Let’s count the bad things out shall we; Road Riding. Middle Aged White Men*. Timings. Competitiveness. Pain, deferred but coming. Boredom, Same. Too much lycra, no baggies, no knobbly tyres, no mud. Christ it was Mountain Mayhem without any of the hard to find good bits. And I properly loathe Mayhem.

Good things. Easier to enumerate. Not hungover. Unheralded restraint made me amusingly proud. Bike is light and lovely. After hauling Wog over hill and more hill, the Boardman is a thing of race honed beauty. Bro, going to be slow even with his outstanding efforts this year. Slower than me anyway. So however rubbish my performance, I can hide behind worthiness and brotherly love. “Well I could have gone mad, but it’s not really on is it?“. 100 kilometres not 100 miles.

Get it done.

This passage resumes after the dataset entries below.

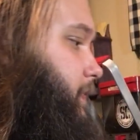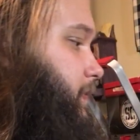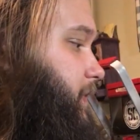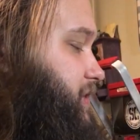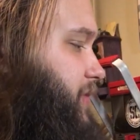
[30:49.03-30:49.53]

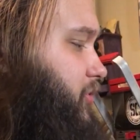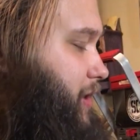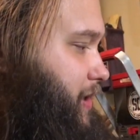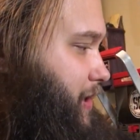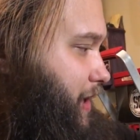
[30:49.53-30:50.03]
The
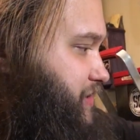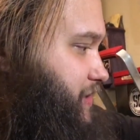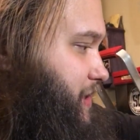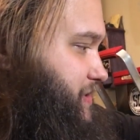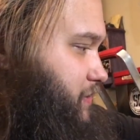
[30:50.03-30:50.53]
AA
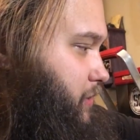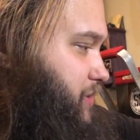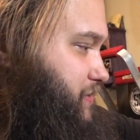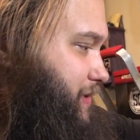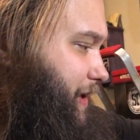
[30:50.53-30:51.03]
HS are
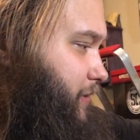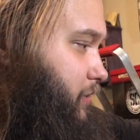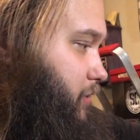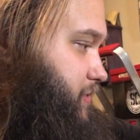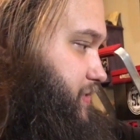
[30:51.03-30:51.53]
also kind of
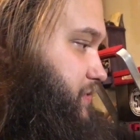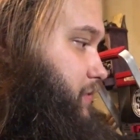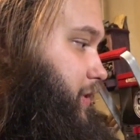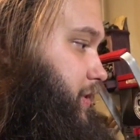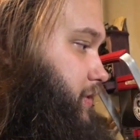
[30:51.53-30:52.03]
hard
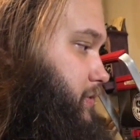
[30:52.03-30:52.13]
to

Get a beer. Get over it. Don’t volunteer again. Having spent too much of my spare time being pointlessly herded by officiousness, the organisation here is superb. From the staggered start through the cheery marshals and fantastic food, it feels quite special. And that’s before random spectators clap you on. Could get used to that.

We start slowly climbing into grey, drizzly cloud that looks nothing like the forecasted horizon splitting sunshine. The pace winds up as I grab a random wheel to suck, risking disaster with quick over-the-shoulder glances to check on the state of my bro. He’s going well but it’s too fast too soon, so we back off a little more and enjoy a non speedy spin. Riders are passing left and right and my competitive twitch is suffering delusional suppression.

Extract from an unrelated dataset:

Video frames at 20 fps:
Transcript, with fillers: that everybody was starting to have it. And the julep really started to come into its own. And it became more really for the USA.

I’m not bothered” says me to the bro. He grins back knowingly. We hit the first proper climb and suddenly my narrowly spaced rear sprocket is a problem. Not for me right now, but I cannot ride at the pace of the monster 12-29 spinning on bro’s wheel. Crikey I’ve run less on an MTB! We agree to meet at the summit so I stretch my anxious legs passing loads and internally ticking my roadie-pals assertion that “most guys here can’t climb, you’ll beast the lot of them“. I know I’m as shallow as a tea spoon and I don’t care.

I care a little more as those bested stream past my freewheeling wait. Soon enough Bro arrives and we crack on up and, occasionally, down merely killing time before the first of two proper climbs. This rises from the River Dart stretching 2500 riders up a thousand feet on gradients up past 1 in 4. 12-23 Al? Fine plan.

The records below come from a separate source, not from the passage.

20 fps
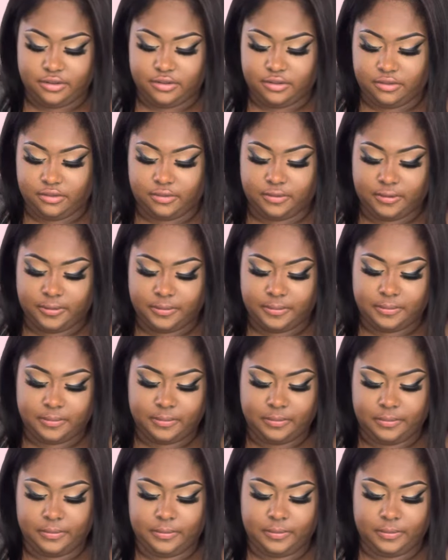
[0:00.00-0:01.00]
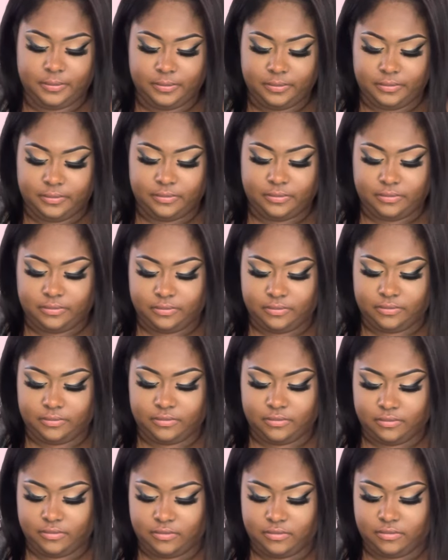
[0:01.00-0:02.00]

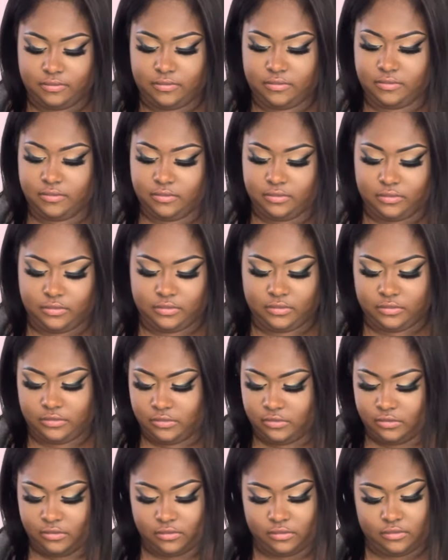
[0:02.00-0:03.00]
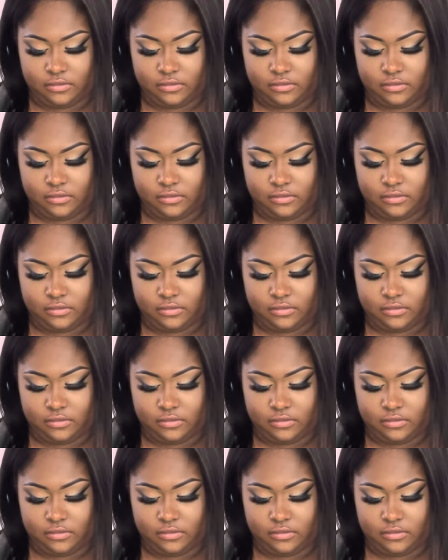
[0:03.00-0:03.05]
Nothing is said.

So it goes. Up, mainly. I leave the bro again and “go for the gurn”. I’m passing people everywhere, some walking, some looking deeply unimpressed, one on a carbon fibre monster decked out like a sponsors billboard. He’s really not happy. Especially since I’ve enough reserve breath for a quick needle, and he’s basically 30 seconds from an oxygen tent. I stick by his side until it’s clearly he’s gone, then give it a bit.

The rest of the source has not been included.